HAPPY BIRTHDAY TO KIRK DOUGLAS celebrating his 80th birthday today … Christine and Sean Astin welcomed daughter Alexandra Louise A. Nov. 27. Patty Duke and John Astin are the happy first-time grandparents … Eclipse’s Bernard Erpicum and Deborah Callan have called off their engagement and, natch, Saturday’s engagement party is canceled. Erpicum just returned from opening another Eclipse eatery in Cap Juluca resort … Ismail Merchant, James Ivory and Anthony Hopkins receive France’s Badges of Commanders in the Order of Arts and Letters Tuesday.

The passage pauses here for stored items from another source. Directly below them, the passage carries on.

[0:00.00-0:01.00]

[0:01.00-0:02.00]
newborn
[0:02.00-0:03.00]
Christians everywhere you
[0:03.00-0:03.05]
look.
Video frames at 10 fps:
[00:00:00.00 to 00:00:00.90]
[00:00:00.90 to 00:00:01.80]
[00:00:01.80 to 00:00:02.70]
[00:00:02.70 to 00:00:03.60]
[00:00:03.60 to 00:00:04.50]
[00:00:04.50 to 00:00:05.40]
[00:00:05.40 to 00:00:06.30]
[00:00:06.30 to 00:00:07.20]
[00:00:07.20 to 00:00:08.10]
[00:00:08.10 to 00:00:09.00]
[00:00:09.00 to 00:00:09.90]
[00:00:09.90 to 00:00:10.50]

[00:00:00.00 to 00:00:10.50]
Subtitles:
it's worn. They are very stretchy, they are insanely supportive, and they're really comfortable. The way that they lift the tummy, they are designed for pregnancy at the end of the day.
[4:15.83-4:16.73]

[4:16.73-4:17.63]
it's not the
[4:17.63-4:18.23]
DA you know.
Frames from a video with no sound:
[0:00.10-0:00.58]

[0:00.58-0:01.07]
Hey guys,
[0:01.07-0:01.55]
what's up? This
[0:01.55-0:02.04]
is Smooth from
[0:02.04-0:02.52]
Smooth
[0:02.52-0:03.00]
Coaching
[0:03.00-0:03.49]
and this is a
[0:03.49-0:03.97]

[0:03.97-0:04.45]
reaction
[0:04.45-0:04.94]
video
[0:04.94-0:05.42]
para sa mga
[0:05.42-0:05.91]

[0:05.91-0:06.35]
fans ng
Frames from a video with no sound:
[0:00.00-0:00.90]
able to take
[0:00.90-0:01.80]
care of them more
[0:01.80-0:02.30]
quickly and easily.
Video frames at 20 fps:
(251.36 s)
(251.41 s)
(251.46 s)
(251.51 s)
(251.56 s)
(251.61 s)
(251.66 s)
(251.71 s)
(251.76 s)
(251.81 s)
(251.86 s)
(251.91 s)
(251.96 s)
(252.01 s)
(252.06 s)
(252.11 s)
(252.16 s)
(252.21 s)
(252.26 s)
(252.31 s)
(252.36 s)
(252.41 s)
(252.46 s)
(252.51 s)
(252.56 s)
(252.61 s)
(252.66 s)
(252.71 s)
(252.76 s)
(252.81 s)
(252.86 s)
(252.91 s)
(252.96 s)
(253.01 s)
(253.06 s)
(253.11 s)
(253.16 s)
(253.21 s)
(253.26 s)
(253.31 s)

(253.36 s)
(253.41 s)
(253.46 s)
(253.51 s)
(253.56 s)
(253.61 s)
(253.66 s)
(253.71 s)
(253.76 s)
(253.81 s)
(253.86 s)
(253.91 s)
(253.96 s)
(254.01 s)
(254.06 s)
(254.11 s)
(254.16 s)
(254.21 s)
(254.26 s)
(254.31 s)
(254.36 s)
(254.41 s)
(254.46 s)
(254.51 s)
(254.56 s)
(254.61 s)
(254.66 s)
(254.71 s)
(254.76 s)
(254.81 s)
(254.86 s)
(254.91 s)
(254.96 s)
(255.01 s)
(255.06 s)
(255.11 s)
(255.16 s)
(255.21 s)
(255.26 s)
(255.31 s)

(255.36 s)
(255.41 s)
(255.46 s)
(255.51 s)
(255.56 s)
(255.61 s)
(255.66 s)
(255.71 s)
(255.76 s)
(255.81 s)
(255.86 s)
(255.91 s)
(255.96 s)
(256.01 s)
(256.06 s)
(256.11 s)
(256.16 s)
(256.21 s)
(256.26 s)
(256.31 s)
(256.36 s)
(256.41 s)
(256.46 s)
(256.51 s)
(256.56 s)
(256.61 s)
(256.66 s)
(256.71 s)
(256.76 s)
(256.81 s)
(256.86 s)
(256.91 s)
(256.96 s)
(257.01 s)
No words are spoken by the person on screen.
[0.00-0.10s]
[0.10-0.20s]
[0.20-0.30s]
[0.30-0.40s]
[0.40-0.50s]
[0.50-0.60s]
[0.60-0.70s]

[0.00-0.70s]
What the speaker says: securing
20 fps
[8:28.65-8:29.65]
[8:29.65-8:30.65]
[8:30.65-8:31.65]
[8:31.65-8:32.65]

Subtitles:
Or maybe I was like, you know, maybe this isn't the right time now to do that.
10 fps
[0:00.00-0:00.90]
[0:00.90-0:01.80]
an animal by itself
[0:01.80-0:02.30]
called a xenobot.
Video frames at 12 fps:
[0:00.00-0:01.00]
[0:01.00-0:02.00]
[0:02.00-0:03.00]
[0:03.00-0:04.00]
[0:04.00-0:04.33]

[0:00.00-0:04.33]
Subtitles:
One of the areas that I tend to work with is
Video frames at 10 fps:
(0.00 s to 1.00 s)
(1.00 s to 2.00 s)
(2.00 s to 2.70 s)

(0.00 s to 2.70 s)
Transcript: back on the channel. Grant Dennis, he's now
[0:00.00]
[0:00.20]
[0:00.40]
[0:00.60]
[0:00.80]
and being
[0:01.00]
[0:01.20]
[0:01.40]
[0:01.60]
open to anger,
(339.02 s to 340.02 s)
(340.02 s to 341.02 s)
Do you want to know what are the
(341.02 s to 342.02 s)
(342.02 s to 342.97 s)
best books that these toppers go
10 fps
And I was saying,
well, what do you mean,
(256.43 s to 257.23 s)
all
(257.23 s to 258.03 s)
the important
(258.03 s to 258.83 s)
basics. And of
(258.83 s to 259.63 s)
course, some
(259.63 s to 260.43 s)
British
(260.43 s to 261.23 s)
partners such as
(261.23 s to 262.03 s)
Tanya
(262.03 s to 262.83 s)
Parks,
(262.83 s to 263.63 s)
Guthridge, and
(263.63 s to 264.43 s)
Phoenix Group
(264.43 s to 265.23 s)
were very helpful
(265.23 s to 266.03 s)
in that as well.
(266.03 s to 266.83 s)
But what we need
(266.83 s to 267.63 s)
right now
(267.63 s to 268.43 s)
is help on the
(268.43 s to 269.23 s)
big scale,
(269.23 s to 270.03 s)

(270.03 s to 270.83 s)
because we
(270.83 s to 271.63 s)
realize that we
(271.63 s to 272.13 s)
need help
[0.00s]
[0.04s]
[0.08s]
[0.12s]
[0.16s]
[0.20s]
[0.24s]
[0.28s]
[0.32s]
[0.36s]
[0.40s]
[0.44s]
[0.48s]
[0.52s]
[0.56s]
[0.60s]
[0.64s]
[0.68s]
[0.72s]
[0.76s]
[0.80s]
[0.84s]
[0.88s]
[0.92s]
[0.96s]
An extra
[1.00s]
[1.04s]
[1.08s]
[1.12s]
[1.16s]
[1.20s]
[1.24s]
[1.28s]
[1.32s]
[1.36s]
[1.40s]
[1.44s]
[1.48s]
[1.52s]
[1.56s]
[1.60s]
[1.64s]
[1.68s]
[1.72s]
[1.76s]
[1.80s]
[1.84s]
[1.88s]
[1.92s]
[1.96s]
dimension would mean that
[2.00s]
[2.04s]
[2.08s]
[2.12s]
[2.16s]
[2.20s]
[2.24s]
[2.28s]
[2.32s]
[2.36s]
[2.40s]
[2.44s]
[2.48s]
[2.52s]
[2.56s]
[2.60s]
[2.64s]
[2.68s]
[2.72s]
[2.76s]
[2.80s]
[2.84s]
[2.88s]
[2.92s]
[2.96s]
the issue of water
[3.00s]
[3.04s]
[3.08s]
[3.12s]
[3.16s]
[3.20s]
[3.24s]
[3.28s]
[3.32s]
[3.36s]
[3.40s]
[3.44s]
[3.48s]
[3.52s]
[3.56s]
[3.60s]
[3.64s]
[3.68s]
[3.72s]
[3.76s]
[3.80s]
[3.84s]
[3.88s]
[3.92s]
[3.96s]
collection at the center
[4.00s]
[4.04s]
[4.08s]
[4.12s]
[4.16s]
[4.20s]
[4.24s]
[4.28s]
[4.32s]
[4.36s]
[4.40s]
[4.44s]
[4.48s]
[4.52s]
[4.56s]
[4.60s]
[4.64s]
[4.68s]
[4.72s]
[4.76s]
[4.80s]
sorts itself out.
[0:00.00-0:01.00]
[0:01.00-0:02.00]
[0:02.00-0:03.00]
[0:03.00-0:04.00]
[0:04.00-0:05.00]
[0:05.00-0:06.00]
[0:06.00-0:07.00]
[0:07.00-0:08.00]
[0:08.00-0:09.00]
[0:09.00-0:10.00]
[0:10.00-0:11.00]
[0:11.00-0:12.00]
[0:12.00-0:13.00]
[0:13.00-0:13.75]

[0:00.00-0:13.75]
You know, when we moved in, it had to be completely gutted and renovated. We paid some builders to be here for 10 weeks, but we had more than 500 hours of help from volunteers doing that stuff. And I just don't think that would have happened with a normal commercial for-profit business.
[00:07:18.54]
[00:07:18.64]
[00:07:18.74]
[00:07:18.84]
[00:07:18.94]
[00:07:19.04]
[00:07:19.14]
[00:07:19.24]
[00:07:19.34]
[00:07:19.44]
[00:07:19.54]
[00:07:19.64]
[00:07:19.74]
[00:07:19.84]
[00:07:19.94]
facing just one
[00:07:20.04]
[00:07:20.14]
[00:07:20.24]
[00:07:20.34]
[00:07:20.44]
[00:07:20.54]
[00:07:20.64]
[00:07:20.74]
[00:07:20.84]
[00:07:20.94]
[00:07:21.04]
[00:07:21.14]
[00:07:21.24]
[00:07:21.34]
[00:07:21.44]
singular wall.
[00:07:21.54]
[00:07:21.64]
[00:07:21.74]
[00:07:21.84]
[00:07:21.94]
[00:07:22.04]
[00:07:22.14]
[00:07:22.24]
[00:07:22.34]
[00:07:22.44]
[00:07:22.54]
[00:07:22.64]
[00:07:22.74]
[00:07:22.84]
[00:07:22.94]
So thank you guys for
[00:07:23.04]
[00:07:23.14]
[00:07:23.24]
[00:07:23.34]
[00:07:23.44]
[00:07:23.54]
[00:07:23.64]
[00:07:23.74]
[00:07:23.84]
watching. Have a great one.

The trio was teamed on three pix, “Howards End,” “Surviving Picasso” and “The Remains of the Day.” Merchant-Ivory, teamed for 35 years, are prepping “The Man-Eating Leopard,” “Mystic Masseur” and “A Soldier’s Daughter Never Cries.” And of course always planning another movie with Tony — who is now Mexico-bound in “The Mask of Zorro” … “Charm’s Annual Teddy Bear Hug Boutique” — once again at the MPTV Country House Lounge — will be held Dec. 12, to benefit the Fund’s residents’ Christmas gifts and party at the MPTV Fund Hospital … Vin Scully voices “Chariots of Fire” for RP International’s Theatre Vision, which will air Dec. 22 on KCOP UPN 13.